Mentre tornavo a casa pensavo a quanti giovani
erano già morti e quanti ne sarebbero ancora stati uccisi da una parte e
dall’altra, senza contare quelli che erano stati dispersi in Russia per una
guerra che nessuno aveva voluto .
GARZONI DI CAMPAGNA : Beppe Sivorin
Quando rimasi solo a lavorare la campagna della
Masseria, presi dei manoà, Manovali. Uno era mio nipote Beppe, figlio di
Marcellina mia sorella. Già da giovane Beppe, detto Sivorin, al lavoro
preferiva far baldoria, cantare, fischiare e suonare. Successe tante volte che
andasse in festa e pur con le raccomandazioni affinchè tornasse per il Lunedì in quanto o c’era da falciare i
prati o da tajé èr gran lui tornava, se andava bene il martedì e stanco, ogni occasione era buona per
dormire.
Dopo l’ennesima sgridata gli intimai di
rimandarlo a casa, ma lui da buon attore
mi faceva delle scene con lacrime per impietosirmi. Sempre cedevo e gli dicevo
che sarebbe stata l’ultima volta. Una volta mi fece veramente innervosire. Si
portò in festa a Lequio anche un altro manovale ed io non vedendoli arrivare né
al lunedì né al mertedì mi dovetti arrangiare da solo a falciare a mano.

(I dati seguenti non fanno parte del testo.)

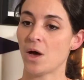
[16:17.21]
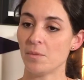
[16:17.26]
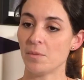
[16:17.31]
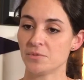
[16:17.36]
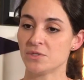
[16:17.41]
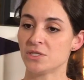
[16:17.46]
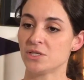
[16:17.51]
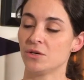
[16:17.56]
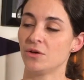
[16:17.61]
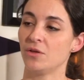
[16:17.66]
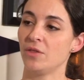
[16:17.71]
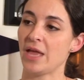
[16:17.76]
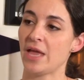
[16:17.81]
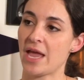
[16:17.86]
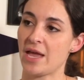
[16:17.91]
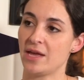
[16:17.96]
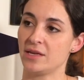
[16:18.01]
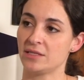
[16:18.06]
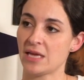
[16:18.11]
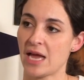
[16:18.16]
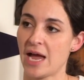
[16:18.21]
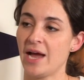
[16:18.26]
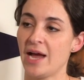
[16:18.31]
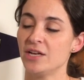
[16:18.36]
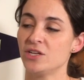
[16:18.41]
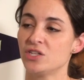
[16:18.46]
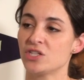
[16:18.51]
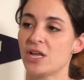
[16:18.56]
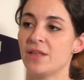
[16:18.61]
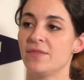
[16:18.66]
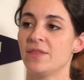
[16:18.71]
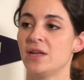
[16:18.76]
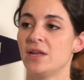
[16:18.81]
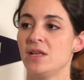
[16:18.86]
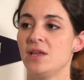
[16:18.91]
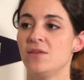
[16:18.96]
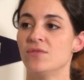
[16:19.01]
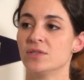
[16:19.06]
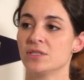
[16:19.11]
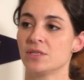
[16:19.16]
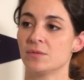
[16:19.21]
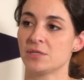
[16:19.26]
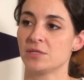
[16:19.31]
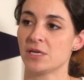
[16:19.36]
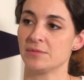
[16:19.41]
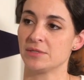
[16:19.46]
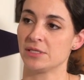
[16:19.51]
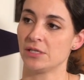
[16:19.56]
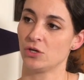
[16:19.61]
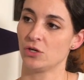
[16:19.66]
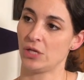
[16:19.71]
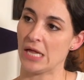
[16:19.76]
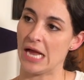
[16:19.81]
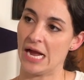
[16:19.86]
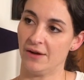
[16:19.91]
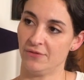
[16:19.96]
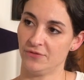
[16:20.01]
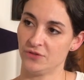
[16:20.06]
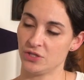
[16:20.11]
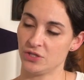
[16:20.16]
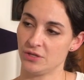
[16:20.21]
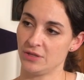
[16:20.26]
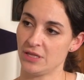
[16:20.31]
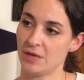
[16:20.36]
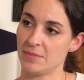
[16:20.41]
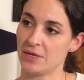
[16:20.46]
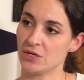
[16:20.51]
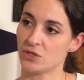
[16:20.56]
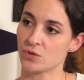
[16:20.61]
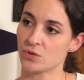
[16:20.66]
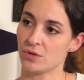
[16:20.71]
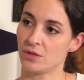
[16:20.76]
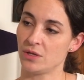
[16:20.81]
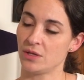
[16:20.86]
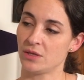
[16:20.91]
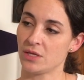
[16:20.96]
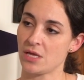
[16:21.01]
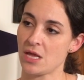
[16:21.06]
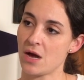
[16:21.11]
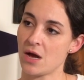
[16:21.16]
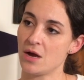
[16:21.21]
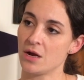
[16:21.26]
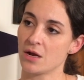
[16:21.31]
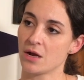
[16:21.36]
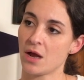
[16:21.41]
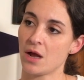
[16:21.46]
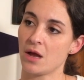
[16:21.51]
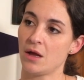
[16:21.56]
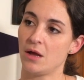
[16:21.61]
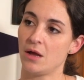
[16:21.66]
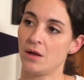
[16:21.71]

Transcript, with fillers: up till the eggs hatch and then even sometimes a little after. They make sure that the young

Dovetti alzarmi alle quattro e lavorare tutto il giorno senza fermarmi neppure
a mangiare. Mangiai al mattino prima di partire, un po’ di polenta e bagna cada
scaldata sulla stufa e poi feci cena quando tornai. Fu quella volta che andai a
parlare con Monssù Vigna.
Nel 1948, stanco di tribolare a lavorare da
solo e mal servito dai servitò, decisi di accogliere la proposta di Monsù Vigna
e mi trasferii ad Alba e andai a lavorare come “tostatore “ di caffè alla
Brasilera. Stetti pochi mesi in affitto da Francone Luigi poi trovai due camere
al “Bonòm”. Rilevammo anche la piccola bottega di alimentari che facevano
andare avanti Marina e Lucia.
In seguito acquistammo con Giaco Deltetto un
pezzo di casa nel loro cortile sempre al “Bonom”.